L. Poniatowski : Nous sommes partagés. Personnellement, je n’y suis pas tellement favorable. Disons que, psychologiquement, ce n’était pas le moment de remettre ce dossier-là sur le tapis. Par contre, sur le principe, je suis, moi, favorable à la baisse du taux des impôts, qu’il s’agisse de l’ISF, l’impôt sur le revenu, la taxe professionnelle, ou les charges sociales. J’aimerais bien qu’il y ait un débat beaucoup plus important. Je considère que nous sommes en train de mourir sous le poids de ces charges et impôts variées, y compris les taxes locales. Ouvrons un débat autrement plus large que simplement l’ISF.
RTL : L. Poniatowski, le président Chirac doit-il parler ?
L. Poniatowski : Oui, je crois. Je crois qu’il faut qu’il parle. Vous rappeliez, tout à l’heure, qu’A. Juppé avait annoncé qu’il resterait jusqu’en 98 pour mener ce combat. Ce n’est, bien sûr, pas à moi de décider…

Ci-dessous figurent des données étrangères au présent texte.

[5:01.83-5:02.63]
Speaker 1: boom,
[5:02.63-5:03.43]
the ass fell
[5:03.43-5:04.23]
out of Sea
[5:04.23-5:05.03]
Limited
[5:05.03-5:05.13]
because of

RTL : On va y revenir : c’est la petite phrase à La Croix : « je mènerai le combat des législatives de 98. Je le mènerai pour le gagner, et puis je partirai. »

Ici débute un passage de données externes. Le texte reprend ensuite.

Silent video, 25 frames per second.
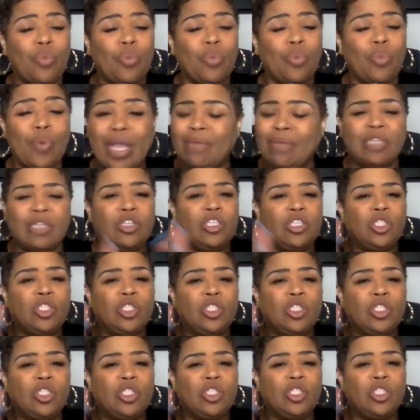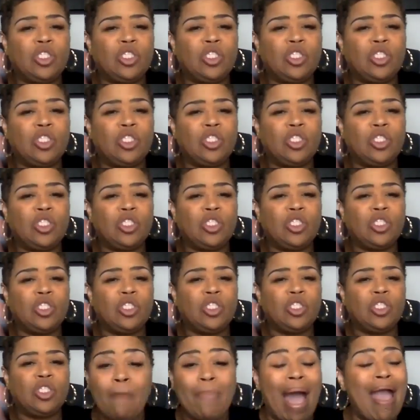curriculums and these beautiful
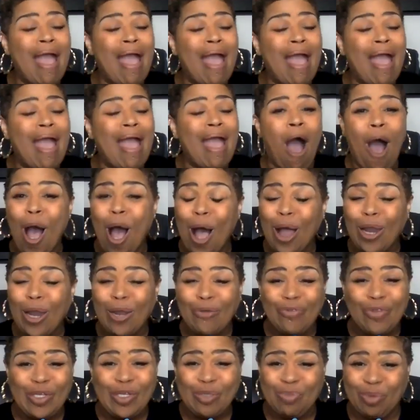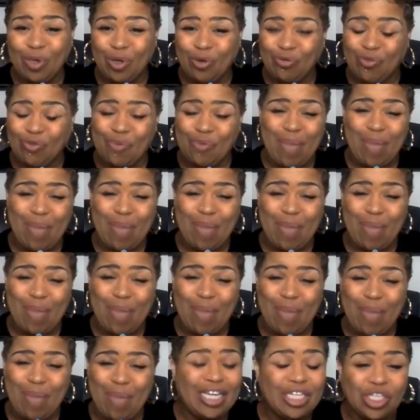messages by all of these beautiful
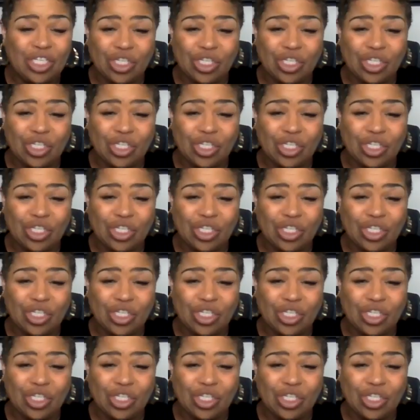master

L. Poniatowski : Il y a, incontestablement, en ce moment, un problème de manque de confiance. Il n’y a qu’à voir les chiffres des sondages. Je crois que le président de la République – bien sûr, ce n’est pas à moi d’exiger qu’il parle, il fait ce qu’il veut – mais s’il veut regagner la confiance, surtout dans une période où on mène des réformes, je dirais courageuses, et donc, forcément impopulaires, en même temps, on a besoin de cette confiance, sinon, nos réformes ne réussiront pas, et pour ramener la confiance, je pense qu’il serait bon que le président de la République s’adresse aux Français. Je ne suis pas sûr que cela suffise.
RTL : Et les trois boutons évoqués par F. Léotard, le président de l’UDF : dissolution, référendum ou remaniement. Ils en sont où ?
L. Poniatowski : Ce n’est pas à moi de décider, là non plus, si c’est vraiment la marge de manœuvre du président de la République, à lui de trancher, et de décider.
RTL : La majorité, à nouveau remuée : débat relancé sur la monnaie et la construction européenne, avec les déclarations de V. Giscard d’Estaing envisageant le décrochage du franc et du mark ?
L. Poniatowski : Ah ! Ah ! Il a touché, il a évoqué un sujet tabou. Eh bien ! il a eu raison. Il a eu raison, parce que, je suis persuadé qu’une partie de nos maux – bien sûr, pas tous, il ne faut pas tomber dans la caricature – est probablement le fait que nous collions à ce point au mark, qu’il y ait une surévaluation du franc et du mark en même temps ; ça nous coûte cher. Mais on n’a pas tout dit. On a repris simplement la petite phrase provocatrice de Giscard. Il a quand même dit, dans sa déclaration, qu’il souhaitait rester à l’intérieur du système monétaire européen, qui donne une marge de manœuvre de plus ou moins 15 % ; c’est très large. Ça permet de faire des choses et à ça permet, peut-être, de faire redémarrer la croissance. Je suis ravi qu’il y ait au moins quelqu’un qui ait osé évoquer le sujet. En plus, quand c’est un ancien président de la République, ça se remarque, bien sûr ! Je souhaite que, maintenant, on aborde le sujet concrètement : est-ce que nous devons être totalement à la charge ou à la traîne du mark ; est-ce que nous devons avoir une marge, est-ce que nous pouvons avoir une marge de manœuvre, une marge de liberté ? Je le pense et j’aimerais qu’on en tienne compte.